Moviemaker Spielberg tells about his career in TCM show

7/9/2007
BY MIKE KELLY
SPECIAL TO THE BLADE
Steven Spielberg says Jaws became a stronger movie because the mechanical shark didn t work.
Steven Spielberg says Jaws became a stronger movie because the mechanical shark didn t work.

If a high school kid with stars in his eyes hadn't hidden out in a restroom stall some 40 years ago, moviegoers might never have had the chance to make the acquaintance of such movie icons as Indiana Jones and E.T. - not to mention the scariest great white shark ever to terrorize the eastern seaboard.

That wide-eyed teenager was Steven Spielberg, and in a thoroughly enjoyable documentary on Turner Classic Movies at 8 tonight, the famous film director shares the fascinating story of his career and talks about the movies that helped catapult him to the top of his profession.

In the 90-minute program, called Spielberg on Spielberg, the director's recollections and musings are interspersed with clips from several of his blockbuster films, from Jaws and Close Encounters of the Third Kind through Raiders of the Lost Ark, E.T. the Extra-Terrestrial, and The Color Purple, to Jurassic Park, Schindler's List, and Saving Private Ryan.

Hearing Spielberg speak candidly about his movies is a treat, and a rare one at that, because, unlike most Hollywood directors, he's never made an audio commentary to accompany the DVD releases of any of his films.

But back to that restroom. It was in the early 1960s, during a tour of Hollywood's Universal Studios, when the teenaged Spielberg took a bathroom break, then simply stayed there until the tour group had moved on.

"When I came out a half hour later, I was free," he recalls. "I was on the Universal Studios lot! I had no idea how I'd get home, but I spent the whole afternoon just walking in and out of doors, sound stages, and cutting rooms. I took my own tour and had an amazing time."

Along the way he encountered a friendly film librarian who, amused by Spielberg's boldness, gave him a three-day studio pass, which the young man parlayed into a whole summer on the Universal lot.

A few years later, by then a college student, Spielberg made a 24-minute film called Amblin'. Based on that movie, and on the contacts he'd made at Universal, the young filmmaker was signed by the studio to a seven-year contract as a television director.

His TV debut was directing a segment of Night Gallery, in which the 22-year-old worked with film legend Joan Crawford. Soon after that, he made his first feature-length TV movie, a tautly suspenseful story called Duel, which became something of a classic and established its director as a talent worthy of theatrical films.

One of Spielberg's first big-screen projects was a little thing called Jaws (1975), which came to define the term "movie blockbuster." And to hear him tell it, part of the film's enormous success was due to a technical glitch early in the filming process. The mechanical shark being used in the movie malfunctioned and sank to the ocean floor on the first day of shooting, so the young director was forced to improvise, merely suggesting the shark's presence in subsequent scenes, and not often showing it.

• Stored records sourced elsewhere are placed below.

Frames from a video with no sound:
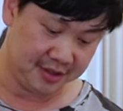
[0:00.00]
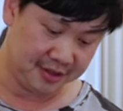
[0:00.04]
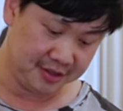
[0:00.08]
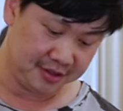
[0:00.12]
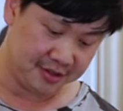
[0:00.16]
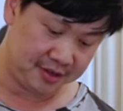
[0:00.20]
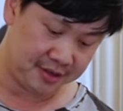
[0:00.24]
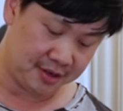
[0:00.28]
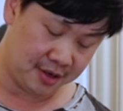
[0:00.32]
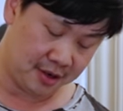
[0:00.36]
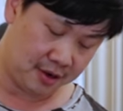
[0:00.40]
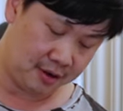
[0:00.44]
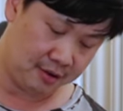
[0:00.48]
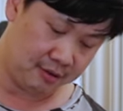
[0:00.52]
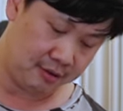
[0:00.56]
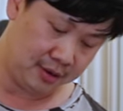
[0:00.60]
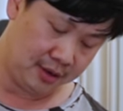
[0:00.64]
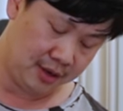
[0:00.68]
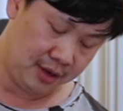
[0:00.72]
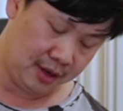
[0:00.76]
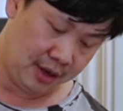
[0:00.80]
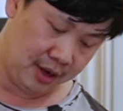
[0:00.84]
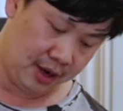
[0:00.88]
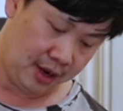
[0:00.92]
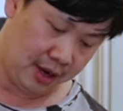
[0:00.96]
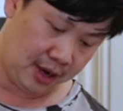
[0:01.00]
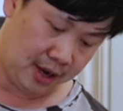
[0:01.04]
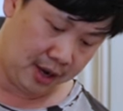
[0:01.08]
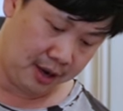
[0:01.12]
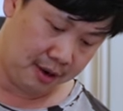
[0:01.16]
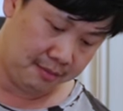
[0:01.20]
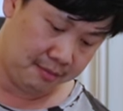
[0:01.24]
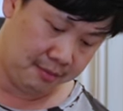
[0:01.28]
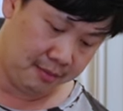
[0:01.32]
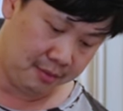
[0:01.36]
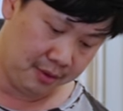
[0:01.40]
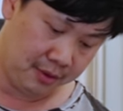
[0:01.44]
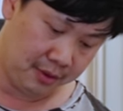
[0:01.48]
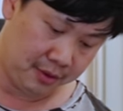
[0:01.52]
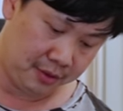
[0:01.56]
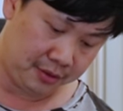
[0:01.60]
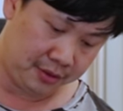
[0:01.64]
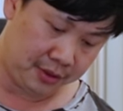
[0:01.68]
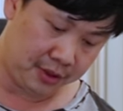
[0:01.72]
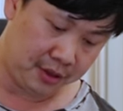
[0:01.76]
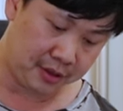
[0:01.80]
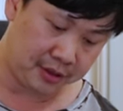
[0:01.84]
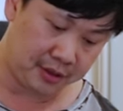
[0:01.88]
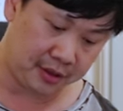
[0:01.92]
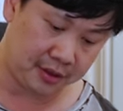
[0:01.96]
So um,
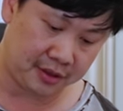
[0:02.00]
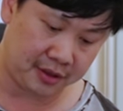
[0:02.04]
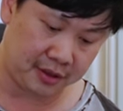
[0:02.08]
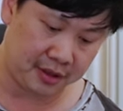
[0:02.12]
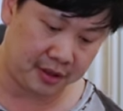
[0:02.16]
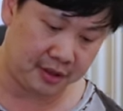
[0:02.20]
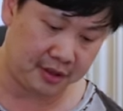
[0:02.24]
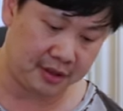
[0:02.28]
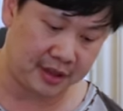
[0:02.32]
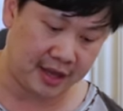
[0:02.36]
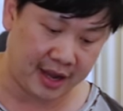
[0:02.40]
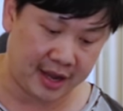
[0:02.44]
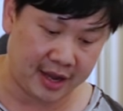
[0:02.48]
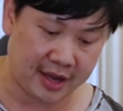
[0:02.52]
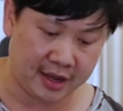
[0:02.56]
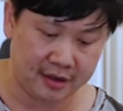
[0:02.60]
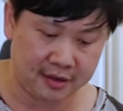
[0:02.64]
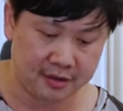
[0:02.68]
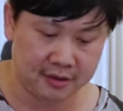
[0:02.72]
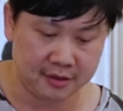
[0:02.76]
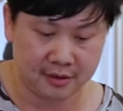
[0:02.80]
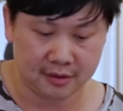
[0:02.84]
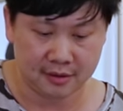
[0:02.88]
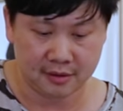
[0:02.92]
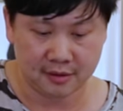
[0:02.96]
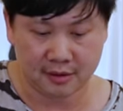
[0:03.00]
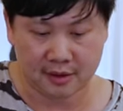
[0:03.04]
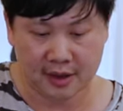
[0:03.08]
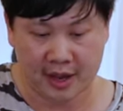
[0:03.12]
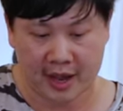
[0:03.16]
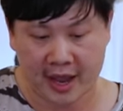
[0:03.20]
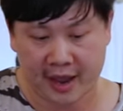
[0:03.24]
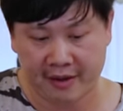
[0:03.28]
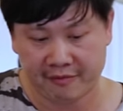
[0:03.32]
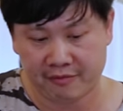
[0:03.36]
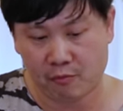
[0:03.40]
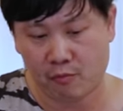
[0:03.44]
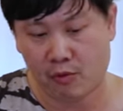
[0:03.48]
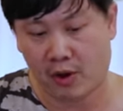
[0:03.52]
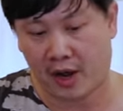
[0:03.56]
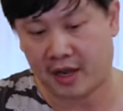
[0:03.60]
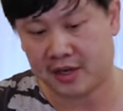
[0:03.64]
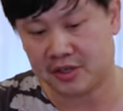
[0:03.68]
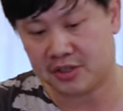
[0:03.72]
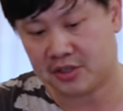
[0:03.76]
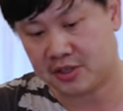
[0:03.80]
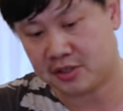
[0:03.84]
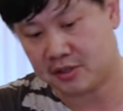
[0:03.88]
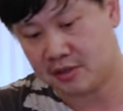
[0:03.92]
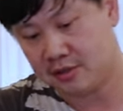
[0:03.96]
the other thing that I have
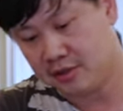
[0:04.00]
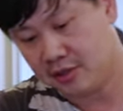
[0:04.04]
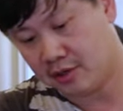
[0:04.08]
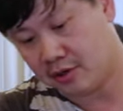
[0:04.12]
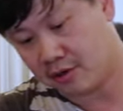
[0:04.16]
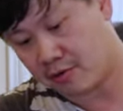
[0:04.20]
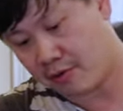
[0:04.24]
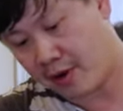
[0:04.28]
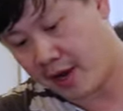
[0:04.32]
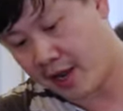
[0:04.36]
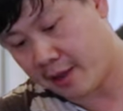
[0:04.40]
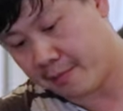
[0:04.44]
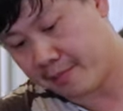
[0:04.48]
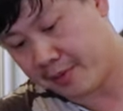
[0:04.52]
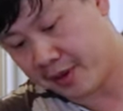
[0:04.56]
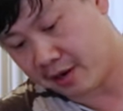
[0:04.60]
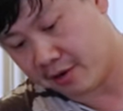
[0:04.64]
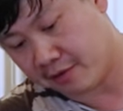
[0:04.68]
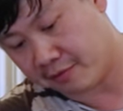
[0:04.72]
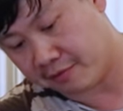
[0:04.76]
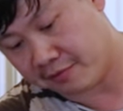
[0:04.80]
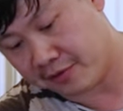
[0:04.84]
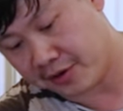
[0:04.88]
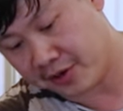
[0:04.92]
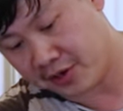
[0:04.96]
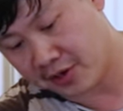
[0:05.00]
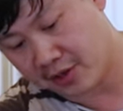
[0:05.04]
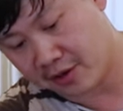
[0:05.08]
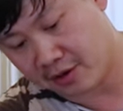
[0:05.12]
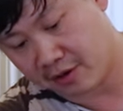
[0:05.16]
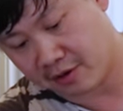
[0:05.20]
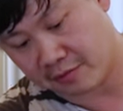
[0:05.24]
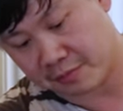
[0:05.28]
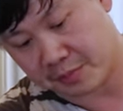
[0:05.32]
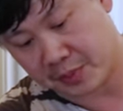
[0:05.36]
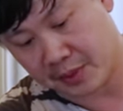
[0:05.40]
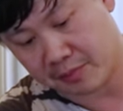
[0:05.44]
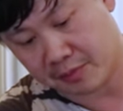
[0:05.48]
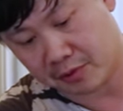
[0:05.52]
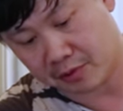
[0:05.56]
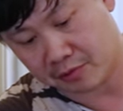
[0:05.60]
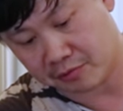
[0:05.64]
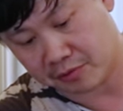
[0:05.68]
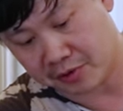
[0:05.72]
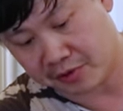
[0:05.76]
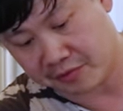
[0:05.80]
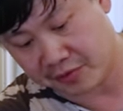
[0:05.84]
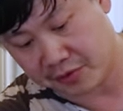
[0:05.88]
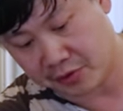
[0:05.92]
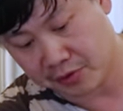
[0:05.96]
watched, you know, quite a bit of video of people
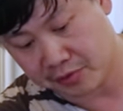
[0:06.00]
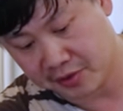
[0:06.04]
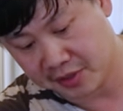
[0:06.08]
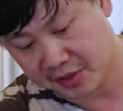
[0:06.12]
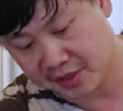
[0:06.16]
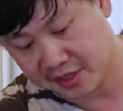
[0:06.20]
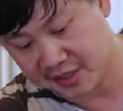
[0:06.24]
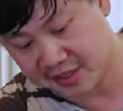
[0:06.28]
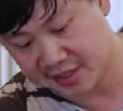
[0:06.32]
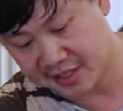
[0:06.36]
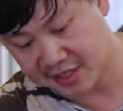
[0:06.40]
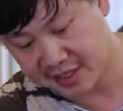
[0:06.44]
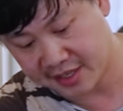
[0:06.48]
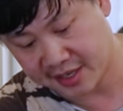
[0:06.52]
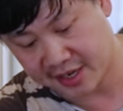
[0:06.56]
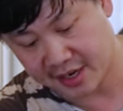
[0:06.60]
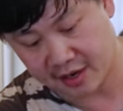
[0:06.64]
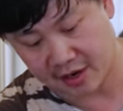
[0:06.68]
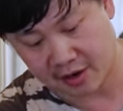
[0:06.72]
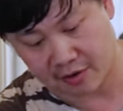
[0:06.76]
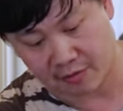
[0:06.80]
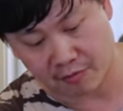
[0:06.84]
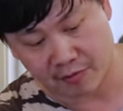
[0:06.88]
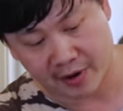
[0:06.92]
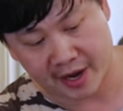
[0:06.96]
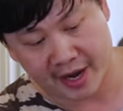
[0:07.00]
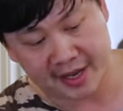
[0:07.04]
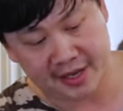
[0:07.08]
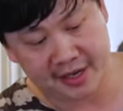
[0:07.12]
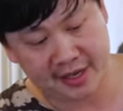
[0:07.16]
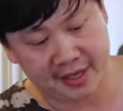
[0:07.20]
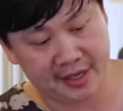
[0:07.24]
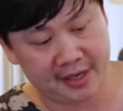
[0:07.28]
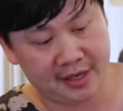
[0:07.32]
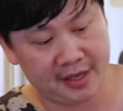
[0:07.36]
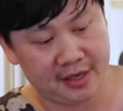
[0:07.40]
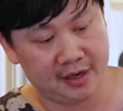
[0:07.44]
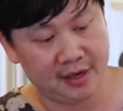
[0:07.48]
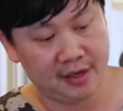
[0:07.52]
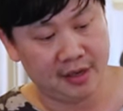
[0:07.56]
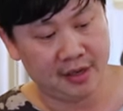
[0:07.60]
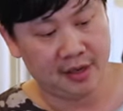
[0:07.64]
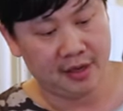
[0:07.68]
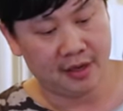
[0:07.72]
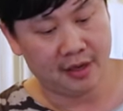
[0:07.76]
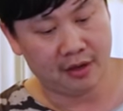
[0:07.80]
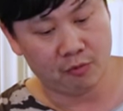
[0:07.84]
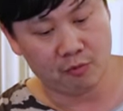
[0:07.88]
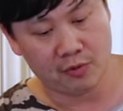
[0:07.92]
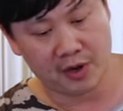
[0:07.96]
reviewing the Z10 and riding it.
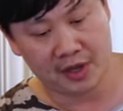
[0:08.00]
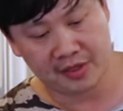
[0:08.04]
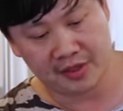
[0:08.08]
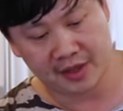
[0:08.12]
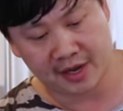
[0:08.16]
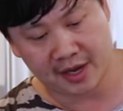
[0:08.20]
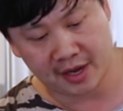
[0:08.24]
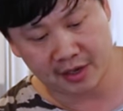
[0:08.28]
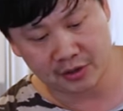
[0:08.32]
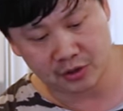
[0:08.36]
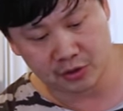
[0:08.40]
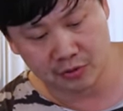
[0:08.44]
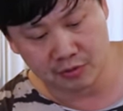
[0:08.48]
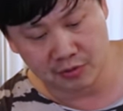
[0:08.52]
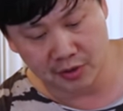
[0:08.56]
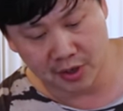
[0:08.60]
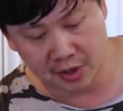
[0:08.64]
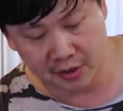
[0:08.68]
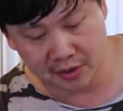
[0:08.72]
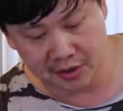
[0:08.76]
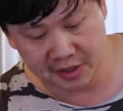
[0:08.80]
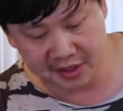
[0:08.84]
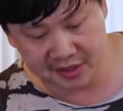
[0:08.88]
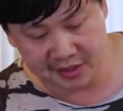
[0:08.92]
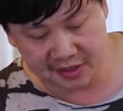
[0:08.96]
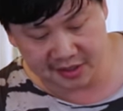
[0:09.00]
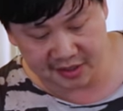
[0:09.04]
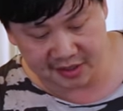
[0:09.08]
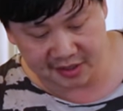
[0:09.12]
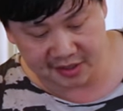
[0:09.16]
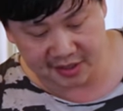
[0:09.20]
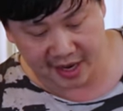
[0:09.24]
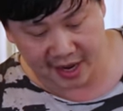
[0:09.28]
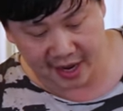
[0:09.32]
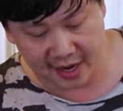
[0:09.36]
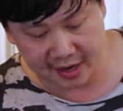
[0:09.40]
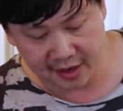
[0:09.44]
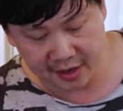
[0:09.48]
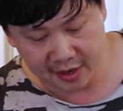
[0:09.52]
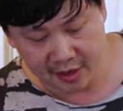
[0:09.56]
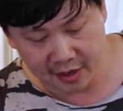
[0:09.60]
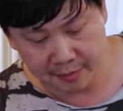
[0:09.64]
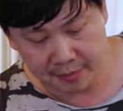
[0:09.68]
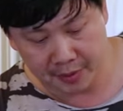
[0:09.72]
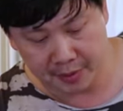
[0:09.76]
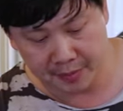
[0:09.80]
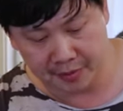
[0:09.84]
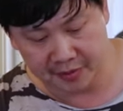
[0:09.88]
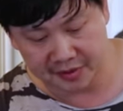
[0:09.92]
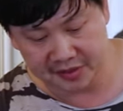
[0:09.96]
And one thing I do notice is that
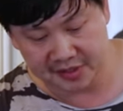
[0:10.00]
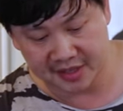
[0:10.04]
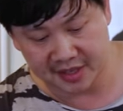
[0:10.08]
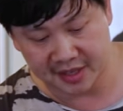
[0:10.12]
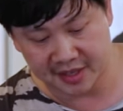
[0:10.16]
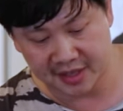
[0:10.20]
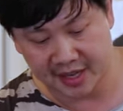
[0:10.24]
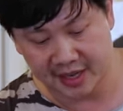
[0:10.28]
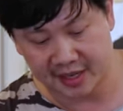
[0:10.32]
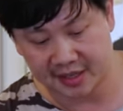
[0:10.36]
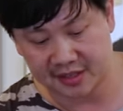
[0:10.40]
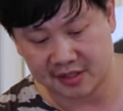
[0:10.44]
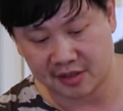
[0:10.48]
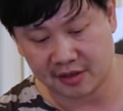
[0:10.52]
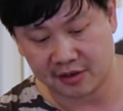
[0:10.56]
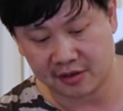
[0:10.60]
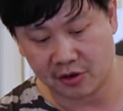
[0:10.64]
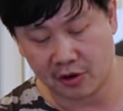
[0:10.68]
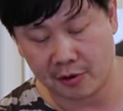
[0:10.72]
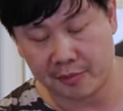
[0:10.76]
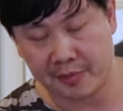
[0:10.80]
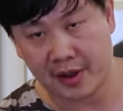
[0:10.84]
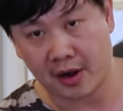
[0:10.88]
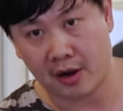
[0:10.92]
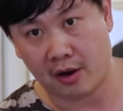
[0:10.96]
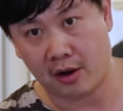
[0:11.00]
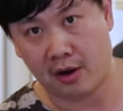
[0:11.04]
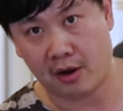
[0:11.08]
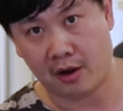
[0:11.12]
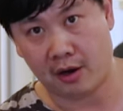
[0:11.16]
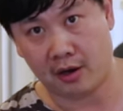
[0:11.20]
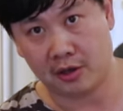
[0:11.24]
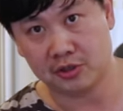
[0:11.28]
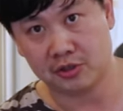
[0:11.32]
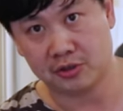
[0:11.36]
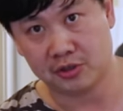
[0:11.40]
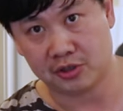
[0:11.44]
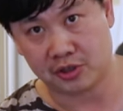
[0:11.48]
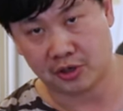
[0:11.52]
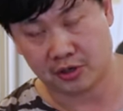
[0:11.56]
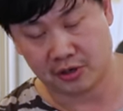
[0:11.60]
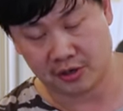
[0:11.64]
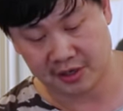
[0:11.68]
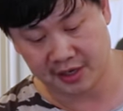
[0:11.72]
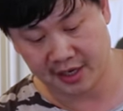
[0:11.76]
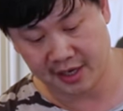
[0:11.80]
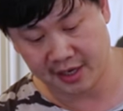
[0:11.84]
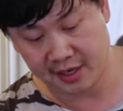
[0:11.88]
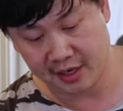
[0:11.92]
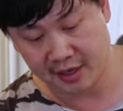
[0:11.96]
people said that it's a little bit hard to
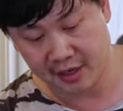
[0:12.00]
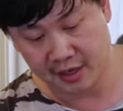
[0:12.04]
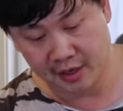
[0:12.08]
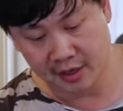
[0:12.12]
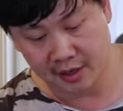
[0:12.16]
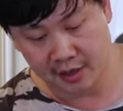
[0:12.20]
turn it.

"The shark not working when we needed it to work probably added $175 million to the box office," Spielberg says, "because I think what's scary about that movie is the unseen, not exactly what we see."

A string of hit movies followed, including E.T. ("the most spiritual movie I ever made"), The Color Purple ("my first grown-up film"), Schindler's List ("the most important film I've ever made"), Saving Private Ryan ("a tribute to my dad"), and Munich ("the most controversial film I've ever been involved with").

There was also the occasional misfire; the comedy 1941 was panned by critics and largely ignored by audiences.

The documentary includes lots of tidbits that will be of interest to movie fans. For instance, the brutally graphic opening sequence of Saving Private Ryan, which left audiences slack-jawed, was entirely improvised. "It took four weeks to shoot what became 26 minutes of film," Spielberg recalls.

He also describes an unusual deal he made in 1977 with close friend George Lucas, creator of the Star Wars franchise. Lucas, who had just finished work on the first Star Wars movie, was visiting Spielberg on the set of his project, Close Encounters of the Third Kind. Convinced that Close Encounters would do a killer box office and Star Wars might not, Lucas suggested to his friend that they trade each other a percentage of the gross receipts from their respective movies. Spielberg agreed.

"I think I came out on top of that bet," Spielberg laughs, alluding to Star Wars position as one of the top-grossing movies of all time. Even today, the money from Star Wars is still rolling in, he adds.

Just as much fun as Spielberg's insights are the many scenes from his movies, which may just prompt viewers to drive to their local Blockbuster or go online to Netflix and rent a few of them that they haven't seen for a while.

But there are at least two they won't have to rent. Following the documentary, TCM will present Jaws (9:30 p.m.) and Close Encounters of the Third Kind (1:30 a.m.).